All entries are to be transcribed verbatim, but images are not carried over.

# Dataset content:
==========
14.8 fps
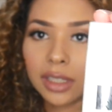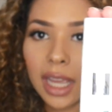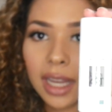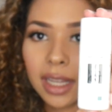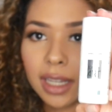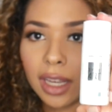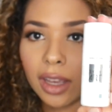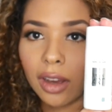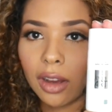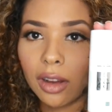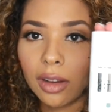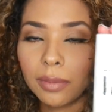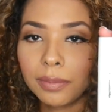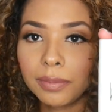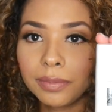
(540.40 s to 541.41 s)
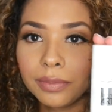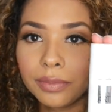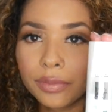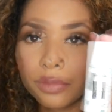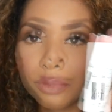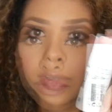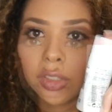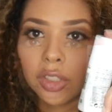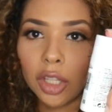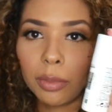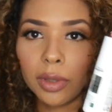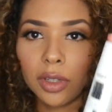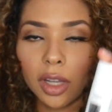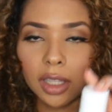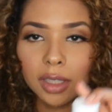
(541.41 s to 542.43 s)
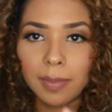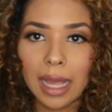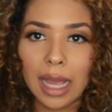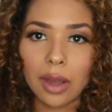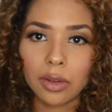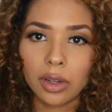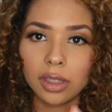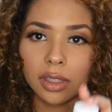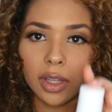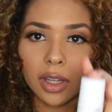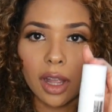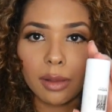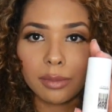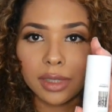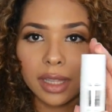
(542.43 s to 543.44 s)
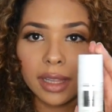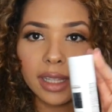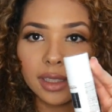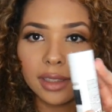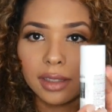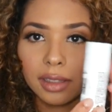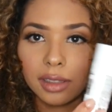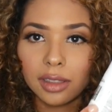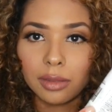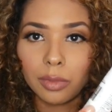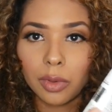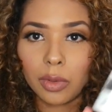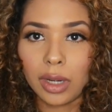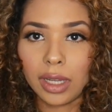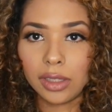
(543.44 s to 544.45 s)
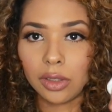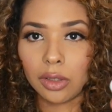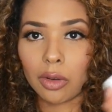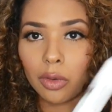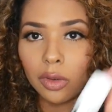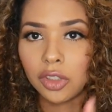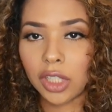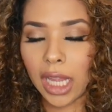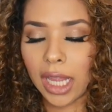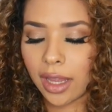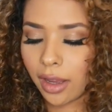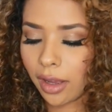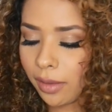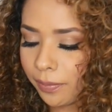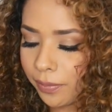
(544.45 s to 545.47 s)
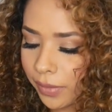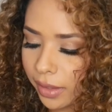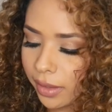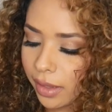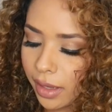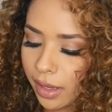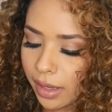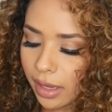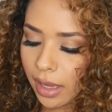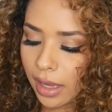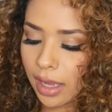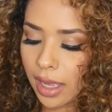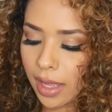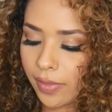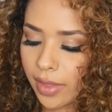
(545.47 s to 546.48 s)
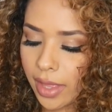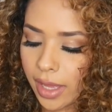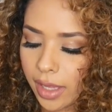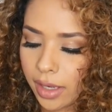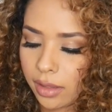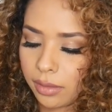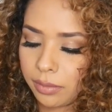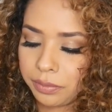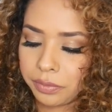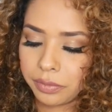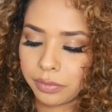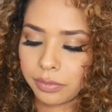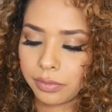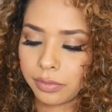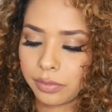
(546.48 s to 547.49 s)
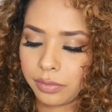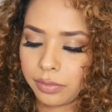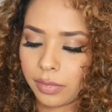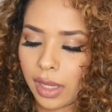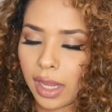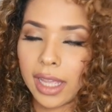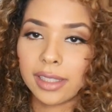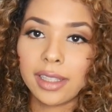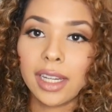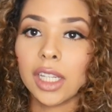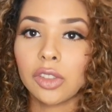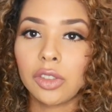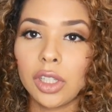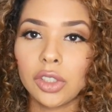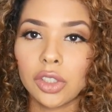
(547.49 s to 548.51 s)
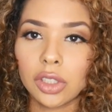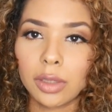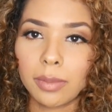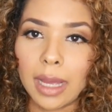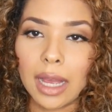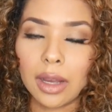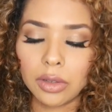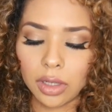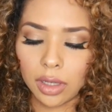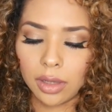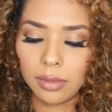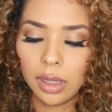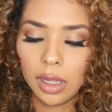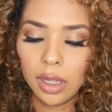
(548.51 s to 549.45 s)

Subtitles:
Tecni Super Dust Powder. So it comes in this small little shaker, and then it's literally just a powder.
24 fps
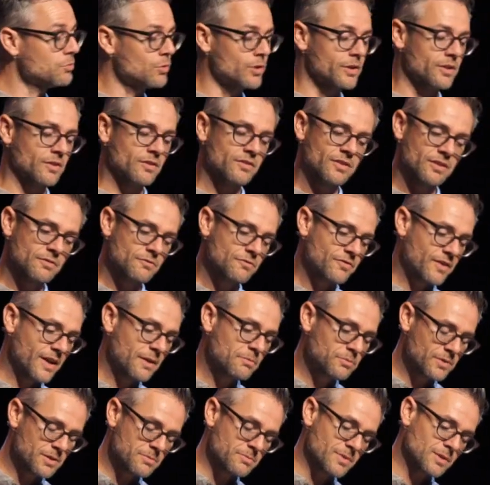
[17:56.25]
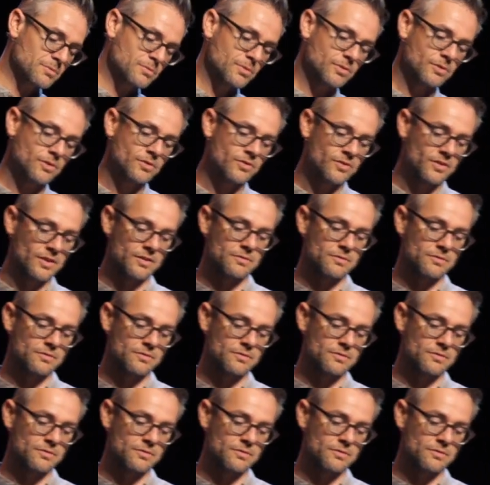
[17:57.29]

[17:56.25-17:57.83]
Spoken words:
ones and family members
==========
# Response to the exercise:
14.8 fps
(540.40 s to 541.41 s)
(541.41 s to 542.43 s)
(542.43 s to 543.44 s)
(543.44 s to 544.45 s)
(544.45 s to 545.47 s)
(545.47 s to 546.48 s)
(546.48 s to 547.49 s)
(547.49 s to 548.51 s)
(548.51 s to 549.45 s)

Subtitles:
Tecni Super Dust Powder. So it comes in this small little shaker, and then it's literally just a powder.
24 fps
[17:56.25]
[17:57.29]

[17:56.25-17:57.83]
Spoken words:
ones and family members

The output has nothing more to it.